* **Problem requirements**: What is needed is an exact copy of the records below, without the pictures.
:: Record extracts
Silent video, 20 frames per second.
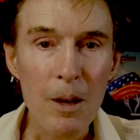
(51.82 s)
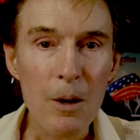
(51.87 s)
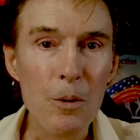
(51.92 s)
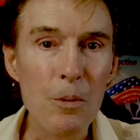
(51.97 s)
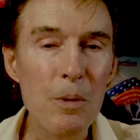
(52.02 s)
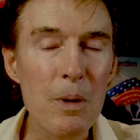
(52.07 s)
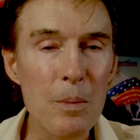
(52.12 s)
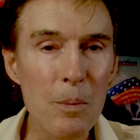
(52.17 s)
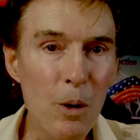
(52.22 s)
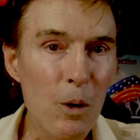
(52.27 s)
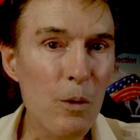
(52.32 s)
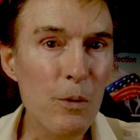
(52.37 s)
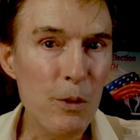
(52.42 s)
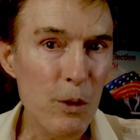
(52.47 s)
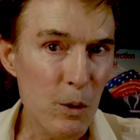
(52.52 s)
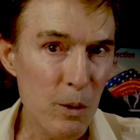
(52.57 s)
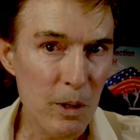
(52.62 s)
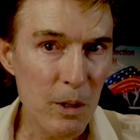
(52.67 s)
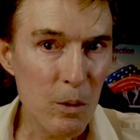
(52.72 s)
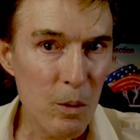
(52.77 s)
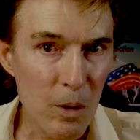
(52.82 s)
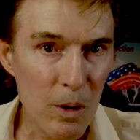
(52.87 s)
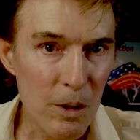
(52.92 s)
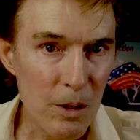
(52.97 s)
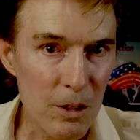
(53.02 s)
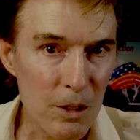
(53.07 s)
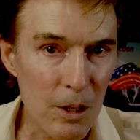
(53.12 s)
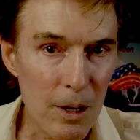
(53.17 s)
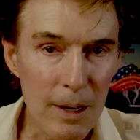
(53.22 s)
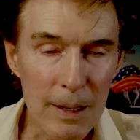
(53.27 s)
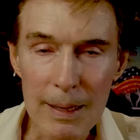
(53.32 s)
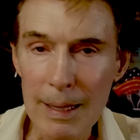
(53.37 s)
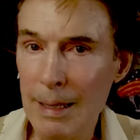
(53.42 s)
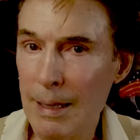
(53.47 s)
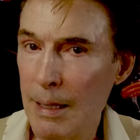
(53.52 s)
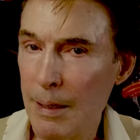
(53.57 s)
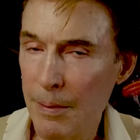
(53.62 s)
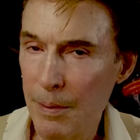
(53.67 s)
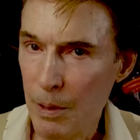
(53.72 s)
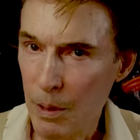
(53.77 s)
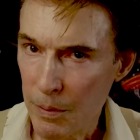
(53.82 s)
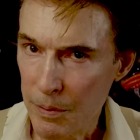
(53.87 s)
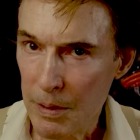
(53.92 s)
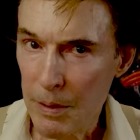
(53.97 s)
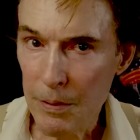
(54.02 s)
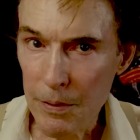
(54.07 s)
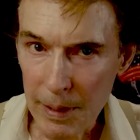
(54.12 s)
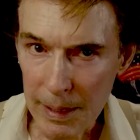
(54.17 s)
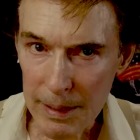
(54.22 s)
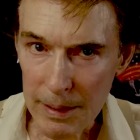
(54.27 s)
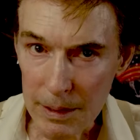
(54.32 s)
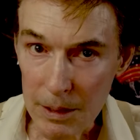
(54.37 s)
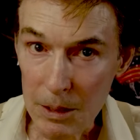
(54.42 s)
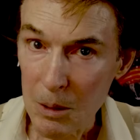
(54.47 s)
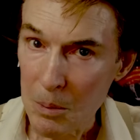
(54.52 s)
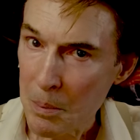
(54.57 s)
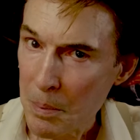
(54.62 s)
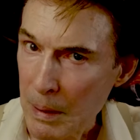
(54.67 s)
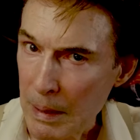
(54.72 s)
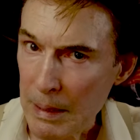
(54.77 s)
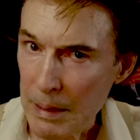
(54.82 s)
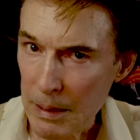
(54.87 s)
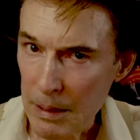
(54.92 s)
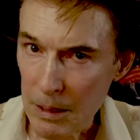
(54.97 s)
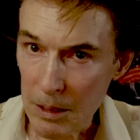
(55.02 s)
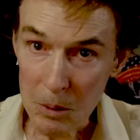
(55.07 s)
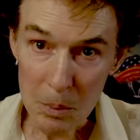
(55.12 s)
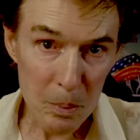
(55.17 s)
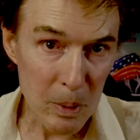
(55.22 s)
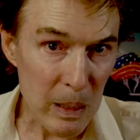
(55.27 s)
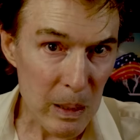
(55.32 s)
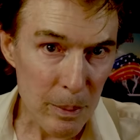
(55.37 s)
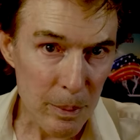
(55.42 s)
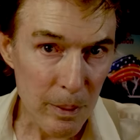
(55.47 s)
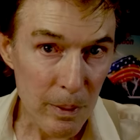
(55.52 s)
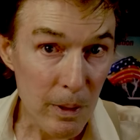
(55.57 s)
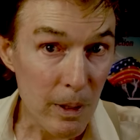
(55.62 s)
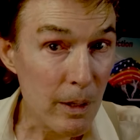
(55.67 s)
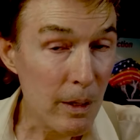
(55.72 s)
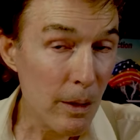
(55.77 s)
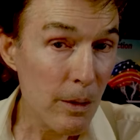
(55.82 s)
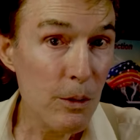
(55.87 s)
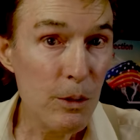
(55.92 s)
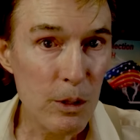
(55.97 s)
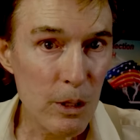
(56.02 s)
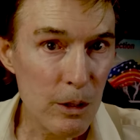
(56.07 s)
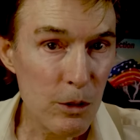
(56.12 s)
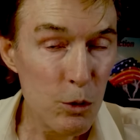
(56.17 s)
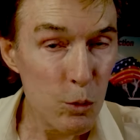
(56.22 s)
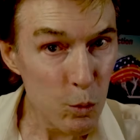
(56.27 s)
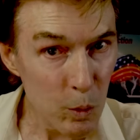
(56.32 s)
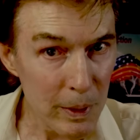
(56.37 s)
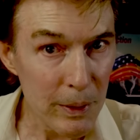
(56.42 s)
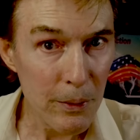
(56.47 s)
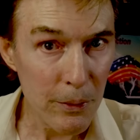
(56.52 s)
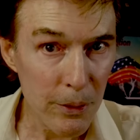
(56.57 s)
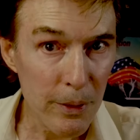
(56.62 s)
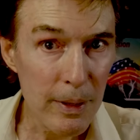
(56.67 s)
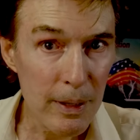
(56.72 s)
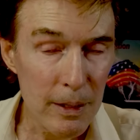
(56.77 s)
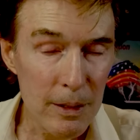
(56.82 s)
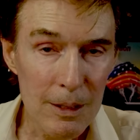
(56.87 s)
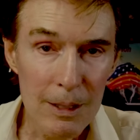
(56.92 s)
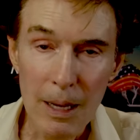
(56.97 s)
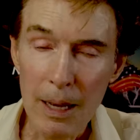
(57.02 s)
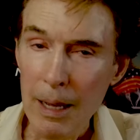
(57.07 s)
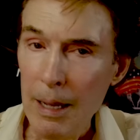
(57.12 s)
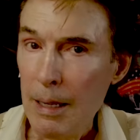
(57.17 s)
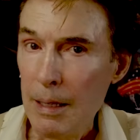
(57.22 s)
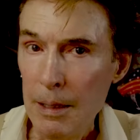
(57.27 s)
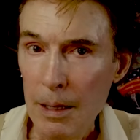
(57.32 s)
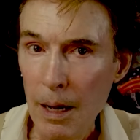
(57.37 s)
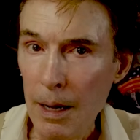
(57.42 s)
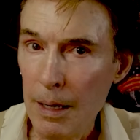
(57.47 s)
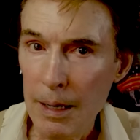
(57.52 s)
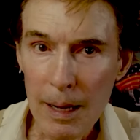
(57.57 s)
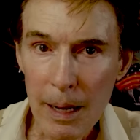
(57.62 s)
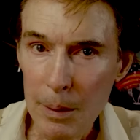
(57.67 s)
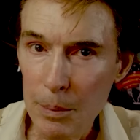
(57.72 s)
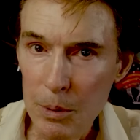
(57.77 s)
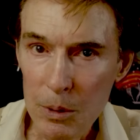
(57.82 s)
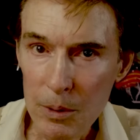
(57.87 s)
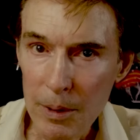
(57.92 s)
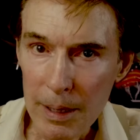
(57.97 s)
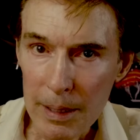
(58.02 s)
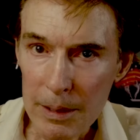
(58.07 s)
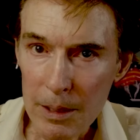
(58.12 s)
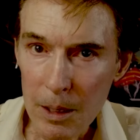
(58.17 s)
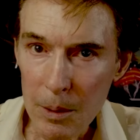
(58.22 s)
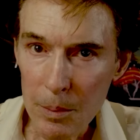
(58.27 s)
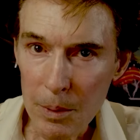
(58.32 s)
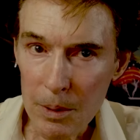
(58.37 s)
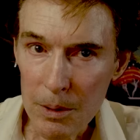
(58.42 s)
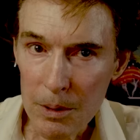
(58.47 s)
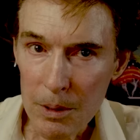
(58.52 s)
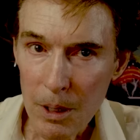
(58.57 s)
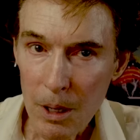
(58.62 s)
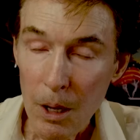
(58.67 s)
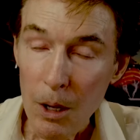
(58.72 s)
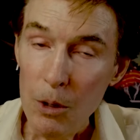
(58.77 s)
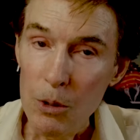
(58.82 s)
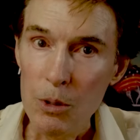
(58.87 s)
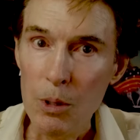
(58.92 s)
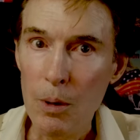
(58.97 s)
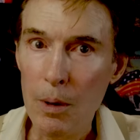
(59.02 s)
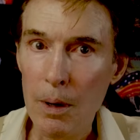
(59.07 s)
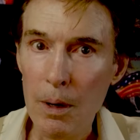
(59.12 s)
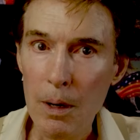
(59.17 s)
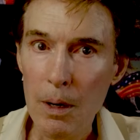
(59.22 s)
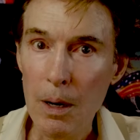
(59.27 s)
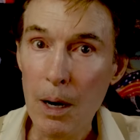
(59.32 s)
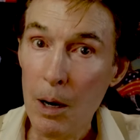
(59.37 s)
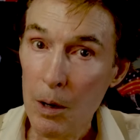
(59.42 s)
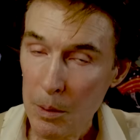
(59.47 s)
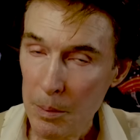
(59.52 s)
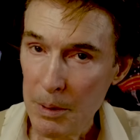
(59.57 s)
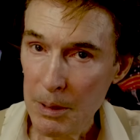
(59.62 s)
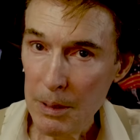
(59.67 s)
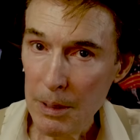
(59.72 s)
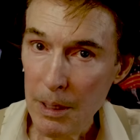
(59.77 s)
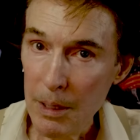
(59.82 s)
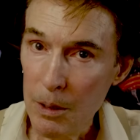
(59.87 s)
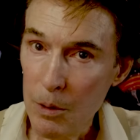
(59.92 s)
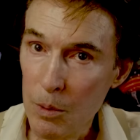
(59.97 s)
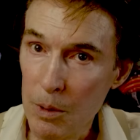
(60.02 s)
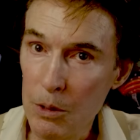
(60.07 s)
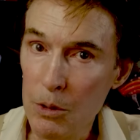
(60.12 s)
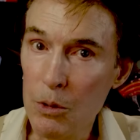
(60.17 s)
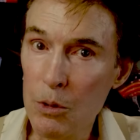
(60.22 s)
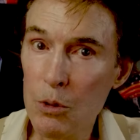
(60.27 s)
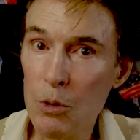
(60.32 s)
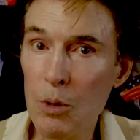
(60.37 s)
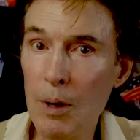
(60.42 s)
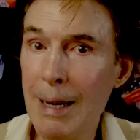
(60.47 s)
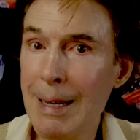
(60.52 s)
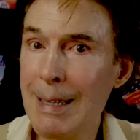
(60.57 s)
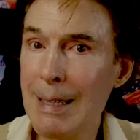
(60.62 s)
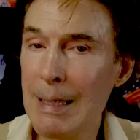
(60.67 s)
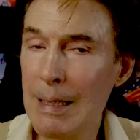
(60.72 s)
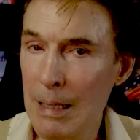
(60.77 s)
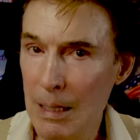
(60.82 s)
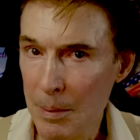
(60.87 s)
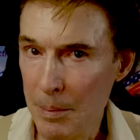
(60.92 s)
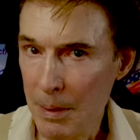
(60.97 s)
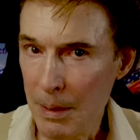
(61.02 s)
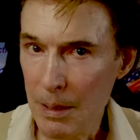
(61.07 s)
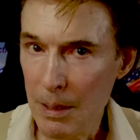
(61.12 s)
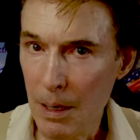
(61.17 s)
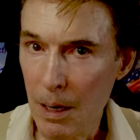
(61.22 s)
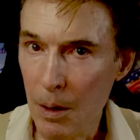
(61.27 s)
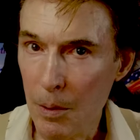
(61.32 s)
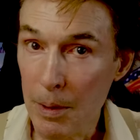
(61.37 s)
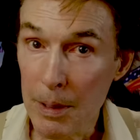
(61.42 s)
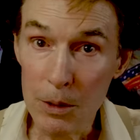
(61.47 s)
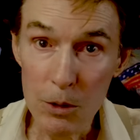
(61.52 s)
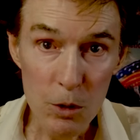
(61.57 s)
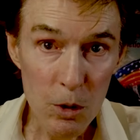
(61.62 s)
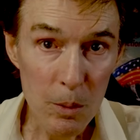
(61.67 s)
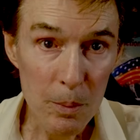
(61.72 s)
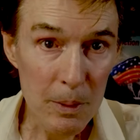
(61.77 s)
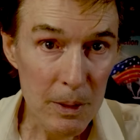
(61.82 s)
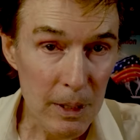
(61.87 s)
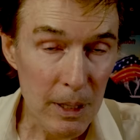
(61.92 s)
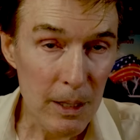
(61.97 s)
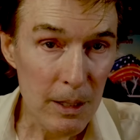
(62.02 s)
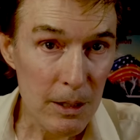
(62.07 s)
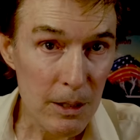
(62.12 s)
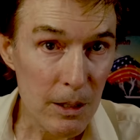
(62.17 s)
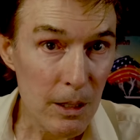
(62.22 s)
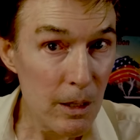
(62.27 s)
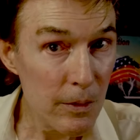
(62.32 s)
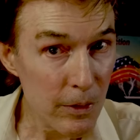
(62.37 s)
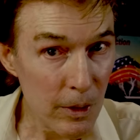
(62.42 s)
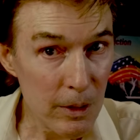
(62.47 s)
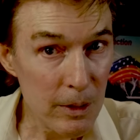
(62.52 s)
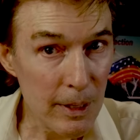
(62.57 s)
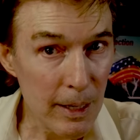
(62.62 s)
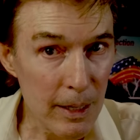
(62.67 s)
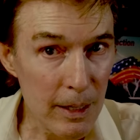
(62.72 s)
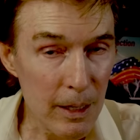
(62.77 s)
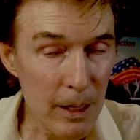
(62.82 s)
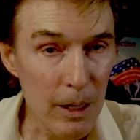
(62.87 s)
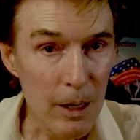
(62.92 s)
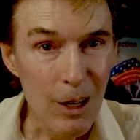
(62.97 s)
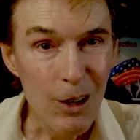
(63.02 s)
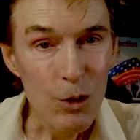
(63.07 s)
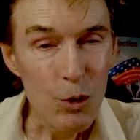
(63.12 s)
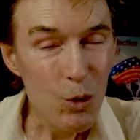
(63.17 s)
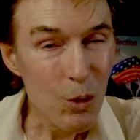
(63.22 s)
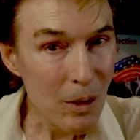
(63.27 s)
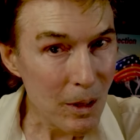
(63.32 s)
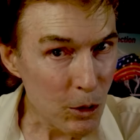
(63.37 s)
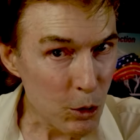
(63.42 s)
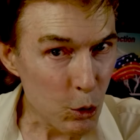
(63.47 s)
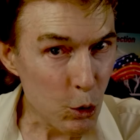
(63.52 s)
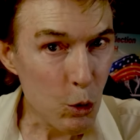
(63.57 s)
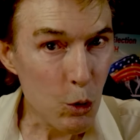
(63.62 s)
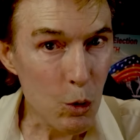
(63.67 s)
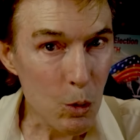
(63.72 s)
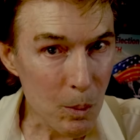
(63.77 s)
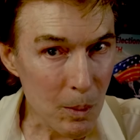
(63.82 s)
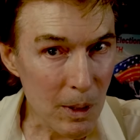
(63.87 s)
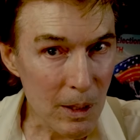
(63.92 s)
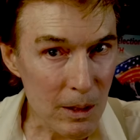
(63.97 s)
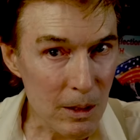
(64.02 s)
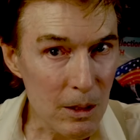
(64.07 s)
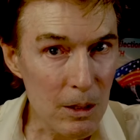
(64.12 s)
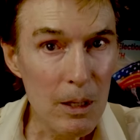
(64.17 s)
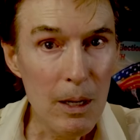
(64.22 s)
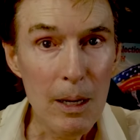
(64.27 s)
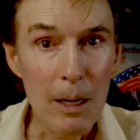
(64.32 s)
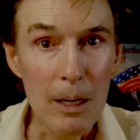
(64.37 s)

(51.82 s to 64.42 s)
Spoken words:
Remote viewing works on the level of events, places, people, and other such real things, not abstract numbers. So our mistake was to try to limit our interpretation of our data to the 2 months,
::::
* **Response area**:
Silent video, 20 frames per second.
(51.82 s)
(51.87 s)
(51.92 s)
(51.97 s)
(52.02 s)
(52.07 s)
(52.12 s)
(52.17 s)
(52.22 s)
(52.27 s)
(52.32 s)
(52.37 s)
(52.42 s)
(52.47 s)
(52.52 s)
(52.57 s)
(52.62 s)
(52.67 s)
(52.72 s)
(52.77 s)
(52.82 s)
(52.87 s)
(52.92 s)
(52.97 s)
(53.02 s)
(53.07 s)
(53.12 s)
(53.17 s)
(53.22 s)
(53.27 s)
(53.32 s)
(53.37 s)
(53.42 s)
(53.47 s)
(53.52 s)
(53.57 s)
(53.62 s)
(53.67 s)
(53.72 s)
(53.77 s)
(53.82 s)
(53.87 s)
(53.92 s)
(53.97 s)
(54.02 s)
(54.07 s)
(54.12 s)
(54.17 s)
(54.22 s)
(54.27 s)
(54.32 s)
(54.37 s)
(54.42 s)
(54.47 s)
(54.52 s)
(54.57 s)
(54.62 s)
(54.67 s)
(54.72 s)
(54.77 s)
(54.82 s)
(54.87 s)
(54.92 s)
(54.97 s)
(55.02 s)
(55.07 s)
(55.12 s)
(55.17 s)
(55.22 s)
(55.27 s)
(55.32 s)
(55.37 s)
(55.42 s)
(55.47 s)
(55.52 s)
(55.57 s)
(55.62 s)
(55.67 s)
(55.72 s)
(55.77 s)
(55.82 s)
(55.87 s)
(55.92 s)
(55.97 s)
(56.02 s)
(56.07 s)
(56.12 s)
(56.17 s)
(56.22 s)
(56.27 s)
(56.32 s)
(56.37 s)
(56.42 s)
(56.47 s)
(56.52 s)
(56.57 s)
(56.62 s)
(56.67 s)
(56.72 s)
(56.77 s)
(56.82 s)
(56.87 s)
(56.92 s)
(56.97 s)
(57.02 s)
(57.07 s)
(57.12 s)
(57.17 s)
(57.22 s)
(57.27 s)
(57.32 s)
(57.37 s)
(57.42 s)
(57.47 s)
(57.52 s)
(57.57 s)
(57.62 s)
(57.67 s)
(57.72 s)
(57.77 s)
(57.82 s)
(57.87 s)
(57.92 s)
(57.97 s)
(58.02 s)
(58.07 s)
(58.12 s)
(58.17 s)
(58.22 s)
(58.27 s)
(58.32 s)
(58.37 s)
(58.42 s)
(58.47 s)
(58.52 s)
(58.57 s)
(58.62 s)
(58.67 s)
(58.72 s)
(58.77 s)
(58.82 s)
(58.87 s)
(58.92 s)
(58.97 s)
(59.02 s)
(59.07 s)
(59.12 s)
(59.17 s)
(59.22 s)
(59.27 s)
(59.32 s)
(59.37 s)
(59.42 s)
(59.47 s)
(59.52 s)
(59.57 s)
(59.62 s)
(59.67 s)
(59.72 s)
(59.77 s)
(59.82 s)
(59.87 s)
(59.92 s)
(59.97 s)
(60.02 s)
(60.07 s)
(60.12 s)
(60.17 s)
(60.22 s)
(60.27 s)
(60.32 s)
(60.37 s)
(60.42 s)
(60.47 s)
(60.52 s)
(60.57 s)
(60.62 s)
(60.67 s)
(60.72 s)
(60.77 s)
(60.82 s)
(60.87 s)
(60.92 s)
(60.97 s)
(61.02 s)
(61.07 s)
(61.12 s)
(61.17 s)
(61.22 s)
(61.27 s)
(61.32 s)
(61.37 s)
(61.42 s)
(61.47 s)
(61.52 s)
(61.57 s)
(61.62 s)
(61.67 s)
(61.72 s)
(61.77 s)
(61.82 s)
(61.87 s)
(61.92 s)
(61.97 s)
(62.02 s)
(62.07 s)
(62.12 s)
(62.17 s)
(62.22 s)
(62.27 s)
(62.32 s)
(62.37 s)
(62.42 s)
(62.47 s)
(62.52 s)
(62.57 s)
(62.62 s)
(62.67 s)
(62.72 s)
(62.77 s)
(62.82 s)
(62.87 s)
(62.92 s)
(62.97 s)
(63.02 s)
(63.07 s)
(63.12 s)
(63.17 s)
(63.22 s)
(63.27 s)
(63.32 s)
(63.37 s)
(63.42 s)
(63.47 s)
(63.52 s)
(63.57 s)
(63.62 s)
(63.67 s)
(63.72 s)
(63.77 s)
(63.82 s)
(63.87 s)
(63.92 s)
(63.97 s)
(64.02 s)
(64.07 s)
(64.12 s)
(64.17 s)
(64.22 s)
(64.27 s)
(64.32 s)
(64.37 s)

(51.82 s to 64.42 s)
Spoken words:
Remote viewing works on the level of events, places, people, and other such real things, not abstract numbers. So our mistake was to try to limit our interpretation of our data to the 2 months,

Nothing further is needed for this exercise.